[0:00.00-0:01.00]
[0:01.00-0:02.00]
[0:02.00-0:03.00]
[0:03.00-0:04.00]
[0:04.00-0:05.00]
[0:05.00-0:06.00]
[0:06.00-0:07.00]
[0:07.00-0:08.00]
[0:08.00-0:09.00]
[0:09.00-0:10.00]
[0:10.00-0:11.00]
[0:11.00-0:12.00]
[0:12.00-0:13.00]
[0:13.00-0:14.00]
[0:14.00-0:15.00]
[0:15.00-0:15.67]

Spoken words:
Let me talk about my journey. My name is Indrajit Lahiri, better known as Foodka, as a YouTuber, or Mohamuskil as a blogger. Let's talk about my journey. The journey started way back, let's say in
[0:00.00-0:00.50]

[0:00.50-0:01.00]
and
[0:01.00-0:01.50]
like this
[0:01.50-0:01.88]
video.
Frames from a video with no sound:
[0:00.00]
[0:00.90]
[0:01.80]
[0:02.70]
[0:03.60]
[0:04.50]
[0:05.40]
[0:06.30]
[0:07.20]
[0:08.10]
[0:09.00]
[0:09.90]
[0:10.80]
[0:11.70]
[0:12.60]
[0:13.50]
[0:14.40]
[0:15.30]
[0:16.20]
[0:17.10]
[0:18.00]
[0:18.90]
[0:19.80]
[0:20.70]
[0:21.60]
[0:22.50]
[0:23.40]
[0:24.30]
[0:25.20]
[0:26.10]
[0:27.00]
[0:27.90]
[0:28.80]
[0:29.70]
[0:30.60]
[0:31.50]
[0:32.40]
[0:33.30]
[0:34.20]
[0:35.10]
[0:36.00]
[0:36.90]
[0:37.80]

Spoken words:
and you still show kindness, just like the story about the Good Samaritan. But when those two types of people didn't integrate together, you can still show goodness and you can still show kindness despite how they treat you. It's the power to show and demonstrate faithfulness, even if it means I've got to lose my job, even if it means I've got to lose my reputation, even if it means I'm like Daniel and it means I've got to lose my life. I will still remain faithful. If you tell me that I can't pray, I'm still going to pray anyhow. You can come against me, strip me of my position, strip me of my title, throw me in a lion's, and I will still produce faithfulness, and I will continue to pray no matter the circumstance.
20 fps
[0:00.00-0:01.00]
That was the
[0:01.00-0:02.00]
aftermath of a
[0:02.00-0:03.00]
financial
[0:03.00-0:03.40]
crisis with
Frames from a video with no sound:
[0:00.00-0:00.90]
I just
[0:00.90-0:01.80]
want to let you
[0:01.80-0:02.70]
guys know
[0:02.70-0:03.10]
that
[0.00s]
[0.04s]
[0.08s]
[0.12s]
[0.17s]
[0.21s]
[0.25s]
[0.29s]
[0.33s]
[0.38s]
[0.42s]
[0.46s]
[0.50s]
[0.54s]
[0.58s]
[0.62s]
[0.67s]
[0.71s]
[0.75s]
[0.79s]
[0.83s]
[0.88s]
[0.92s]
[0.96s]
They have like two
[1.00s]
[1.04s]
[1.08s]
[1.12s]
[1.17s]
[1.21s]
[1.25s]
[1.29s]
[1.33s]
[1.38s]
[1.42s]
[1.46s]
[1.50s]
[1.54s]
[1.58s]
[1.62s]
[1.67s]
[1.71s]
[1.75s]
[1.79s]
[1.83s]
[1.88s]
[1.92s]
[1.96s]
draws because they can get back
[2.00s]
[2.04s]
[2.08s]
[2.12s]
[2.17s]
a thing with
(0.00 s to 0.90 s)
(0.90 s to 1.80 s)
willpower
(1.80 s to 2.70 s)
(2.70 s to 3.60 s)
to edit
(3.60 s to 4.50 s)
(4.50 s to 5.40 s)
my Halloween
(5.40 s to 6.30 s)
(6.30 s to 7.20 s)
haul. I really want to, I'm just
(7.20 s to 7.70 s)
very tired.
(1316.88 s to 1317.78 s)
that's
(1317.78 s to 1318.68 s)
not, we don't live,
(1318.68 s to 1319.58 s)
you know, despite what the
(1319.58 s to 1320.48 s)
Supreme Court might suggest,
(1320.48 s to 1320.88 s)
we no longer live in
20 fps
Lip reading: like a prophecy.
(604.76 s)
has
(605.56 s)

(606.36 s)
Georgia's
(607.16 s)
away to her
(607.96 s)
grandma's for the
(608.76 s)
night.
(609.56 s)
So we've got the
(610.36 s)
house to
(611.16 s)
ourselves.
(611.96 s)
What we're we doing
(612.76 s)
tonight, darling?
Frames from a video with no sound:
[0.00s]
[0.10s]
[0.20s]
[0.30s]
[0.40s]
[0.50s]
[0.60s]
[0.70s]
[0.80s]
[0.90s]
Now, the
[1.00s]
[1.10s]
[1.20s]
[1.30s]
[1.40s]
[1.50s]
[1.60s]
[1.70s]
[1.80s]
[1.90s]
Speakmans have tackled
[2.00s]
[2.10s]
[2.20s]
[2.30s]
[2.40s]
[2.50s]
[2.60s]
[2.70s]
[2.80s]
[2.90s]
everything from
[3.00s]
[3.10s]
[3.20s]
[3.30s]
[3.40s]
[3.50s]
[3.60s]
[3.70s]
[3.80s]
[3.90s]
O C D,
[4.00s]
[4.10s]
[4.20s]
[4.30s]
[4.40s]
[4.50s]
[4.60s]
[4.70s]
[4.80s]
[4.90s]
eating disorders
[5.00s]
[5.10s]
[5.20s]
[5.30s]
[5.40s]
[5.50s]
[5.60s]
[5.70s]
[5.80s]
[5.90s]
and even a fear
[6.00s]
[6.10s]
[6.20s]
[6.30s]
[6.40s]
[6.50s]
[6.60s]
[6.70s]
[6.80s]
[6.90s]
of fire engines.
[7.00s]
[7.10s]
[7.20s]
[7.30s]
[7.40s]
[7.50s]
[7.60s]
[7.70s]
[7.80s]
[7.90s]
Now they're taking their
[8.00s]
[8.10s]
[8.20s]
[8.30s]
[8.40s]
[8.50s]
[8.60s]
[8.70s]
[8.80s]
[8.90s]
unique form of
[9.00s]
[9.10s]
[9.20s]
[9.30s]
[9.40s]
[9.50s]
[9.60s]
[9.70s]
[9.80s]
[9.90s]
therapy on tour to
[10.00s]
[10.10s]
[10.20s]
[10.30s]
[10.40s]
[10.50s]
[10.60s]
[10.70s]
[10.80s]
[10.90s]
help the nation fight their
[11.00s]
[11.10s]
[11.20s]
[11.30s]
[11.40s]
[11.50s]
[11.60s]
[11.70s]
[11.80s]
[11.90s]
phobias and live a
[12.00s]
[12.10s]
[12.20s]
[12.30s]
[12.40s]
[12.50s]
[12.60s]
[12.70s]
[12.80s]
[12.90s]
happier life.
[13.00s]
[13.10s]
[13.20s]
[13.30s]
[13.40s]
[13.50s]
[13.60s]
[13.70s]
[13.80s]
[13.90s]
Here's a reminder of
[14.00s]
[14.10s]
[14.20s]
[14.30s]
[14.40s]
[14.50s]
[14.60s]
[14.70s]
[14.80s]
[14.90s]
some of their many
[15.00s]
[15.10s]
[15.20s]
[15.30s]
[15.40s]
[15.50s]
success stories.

-=-=-=-=-

=== DIRECTIONS ===
Type out the records above again, exactly the same.

=== RESPONSE AREA ===
[0:00.00-0:01.00]
[0:01.00-0:02.00]
[0:02.00-0:03.00]
[0:03.00-0:04.00]
[0:04.00-0:05.00]
[0:05.00-0:06.00]
[0:06.00-0:07.00]
[0:07.00-0:08.00]
[0:08.00-0:09.00]
[0:09.00-0:10.00]
[0:10.00-0:11.00]
[0:11.00-0:12.00]
[0:12.00-0:13.00]
[0:13.00-0:14.00]
[0:14.00-0:15.00]
[0:15.00-0:15.67]

Spoken words:
Let me talk about my journey. My name is Indrajit Lahiri, better known as Foodka, as a YouTuber, or Mohamuskil as a blogger. Let's talk about my journey. The journey started way back, let's say in
[0:00.00-0:00.50]

[0:00.50-0:01.00]
and
[0:01.00-0:01.50]
like this
[0:01.50-0:01.88]
video.
Frames from a video with no sound:
[0:00.00]
[0:00.90]
[0:01.80]
[0:02.70]
[0:03.60]
[0:04.50]
[0:05.40]
[0:06.30]
[0:07.20]
[0:08.10]
[0:09.00]
[0:09.90]
[0:10.80]
[0:11.70]
[0:12.60]
[0:13.50]
[0:14.40]
[0:15.30]
[0:16.20]
[0:17.10]
[0:18.00]
[0:18.90]
[0:19.80]
[0:20.70]
[0:21.60]
[0:22.50]
[0:23.40]
[0:24.30]
[0:25.20]
[0:26.10]
[0:27.00]
[0:27.90]
[0:28.80]
[0:29.70]
[0:30.60]
[0:31.50]
[0:32.40]
[0:33.30]
[0:34.20]
[0:35.10]
[0:36.00]
[0:36.90]
[0:37.80]

Spoken words:
and you still show kindness, just like the story about the Good Samaritan. But when those two types of people didn't integrate together, you can still show goodness and you can still show kindness despite how they treat you. It's the power to show and demonstrate faithfulness, even if it means I've got to lose my job, even if it means I've got to lose my reputation, even if it means I'm like Daniel and it means I've got to lose my life. I will still remain faithful. If you tell me that I can't pray, I'm still going to pray anyhow. You can come against me, strip me of my position, strip me of my title, throw me in a lion's, and I will still produce faithfulness, and I will continue to pray no matter the circumstance.
20 fps
[0:00.00-0:01.00]
That was the
[0:01.00-0:02.00]
aftermath of a
[0:02.00-0:03.00]
financial
[0:03.00-0:03.40]
crisis with
Frames from a video with no sound:
[0:00.00-0:00.90]
I just
[0:00.90-0:01.80]
want to let you
[0:01.80-0:02.70]
guys know
[0:02.70-0:03.10]
that
[0.00s]
[0.04s]
[0.08s]
[0.12s]
[0.17s]
[0.21s]
[0.25s]
[0.29s]
[0.33s]
[0.38s]
[0.42s]
[0.46s]
[0.50s]
[0.54s]
[0.58s]
[0.62s]
[0.67s]
[0.71s]
[0.75s]
[0.79s]
[0.83s]
[0.88s]
[0.92s]
[0.96s]
They have like two
[1.00s]
[1.04s]
[1.08s]
[1.12s]
[1.17s]
[1.21s]
[1.25s]
[1.29s]
[1.33s]
[1.38s]
[1.42s]
[1.46s]
[1.50s]
[1.54s]
[1.58s]
[1.62s]
[1.67s]
[1.71s]
[1.75s]
[1.79s]
[1.83s]
[1.88s]
[1.92s]
[1.96s]
draws because they can get back
[2.00s]
[2.04s]
[2.08s]
[2.12s]
[2.17s]
a thing with
(0.00 s to 0.90 s)
(0.90 s to 1.80 s)
willpower
(1.80 s to 2.70 s)
(2.70 s to 3.60 s)
to edit
(3.60 s to 4.50 s)
(4.50 s to 5.40 s)
my Halloween
(5.40 s to 6.30 s)
(6.30 s to 7.20 s)
haul. I really want to, I'm just
(7.20 s to 7.70 s)
very tired.
(1316.88 s to 1317.78 s)
that's
(1317.78 s to 1318.68 s)
not, we don't live,
(1318.68 s to 1319.58 s)
you know, despite what the
(1319.58 s to 1320.48 s)
Supreme Court might suggest,
(1320.48 s to 1320.88 s)
we no longer live in
20 fps
Lip reading: like a prophecy.
(604.76 s)
has
(605.56 s)

(606.36 s)
Georgia's
(607.16 s)
away to her
(607.96 s)
grandma's for the
(608.76 s)
night.
(609.56 s)
So we've got the
(610.36 s)
house to
(611.16 s)
ourselves.
(611.96 s)
What we're we doing
(612.76 s)
tonight, darling?
Frames from a video with no sound:
[0.00s]
[0.10s]
[0.20s]
[0.30s]
[0.40s]
[0.50s]
[0.60s]
[0.70s]
[0.80s]
[0.90s]
Now, the
[1.00s]
[1.10s]
[1.20s]
[1.30s]
[1.40s]
[1.50s]
[1.60s]
[1.70s]
[1.80s]
[1.90s]
Speakmans have tackled
[2.00s]
[2.10s]
[2.20s]
[2.30s]
[2.40s]
[2.50s]
[2.60s]
[2.70s]
[2.80s]
[2.90s]
everything from
[3.00s]
[3.10s]
[3.20s]
[3.30s]
[3.40s]
[3.50s]
[3.60s]
[3.70s]
[3.80s]
[3.90s]
O C D,
[4.00s]
[4.10s]
[4.20s]
[4.30s]
[4.40s]
[4.50s]
[4.60s]
[4.70s]
[4.80s]
[4.90s]
eating disorders
[5.00s]
[5.10s]
[5.20s]
[5.30s]
[5.40s]
[5.50s]
[5.60s]
[5.70s]
[5.80s]
[5.90s]
and even a fear
[6.00s]
[6.10s]
[6.20s]
[6.30s]
[6.40s]
[6.50s]
[6.60s]
[6.70s]
[6.80s]
[6.90s]
of fire engines.
[7.00s]
[7.10s]
[7.20s]
[7.30s]
[7.40s]
[7.50s]
[7.60s]
[7.70s]
[7.80s]
[7.90s]
Now they're taking their
[8.00s]
[8.10s]
[8.20s]
[8.30s]
[8.40s]
[8.50s]
[8.60s]
[8.70s]
[8.80s]
[8.90s]
unique form of
[9.00s]
[9.10s]
[9.20s]
[9.30s]
[9.40s]
[9.50s]
[9.60s]
[9.70s]
[9.80s]
[9.90s]
therapy on tour to
[10.00s]
[10.10s]
[10.20s]
[10.30s]
[10.40s]
[10.50s]
[10.60s]
[10.70s]
[10.80s]
[10.90s]
help the nation fight their
[11.00s]
[11.10s]
[11.20s]
[11.30s]
[11.40s]
[11.50s]
[11.60s]
[11.70s]
[11.80s]
[11.90s]
phobias and live a
[12.00s]
[12.10s]
[12.20s]
[12.30s]
[12.40s]
[12.50s]
[12.60s]
[12.70s]
[12.80s]
[12.90s]
happier life.
[13.00s]
[13.10s]
[13.20s]
[13.30s]
[13.40s]
[13.50s]
[13.60s]
[13.70s]
[13.80s]
[13.90s]
Here's a reminder of
[14.00s]
[14.10s]
[14.20s]
[14.30s]
[14.40s]
[14.50s]
[14.60s]
[14.70s]
[14.80s]
[14.90s]
some of their many
[15.00s]
[15.10s]
[15.20s]
[15.30s]
[15.40s]
[15.50s]
success stories.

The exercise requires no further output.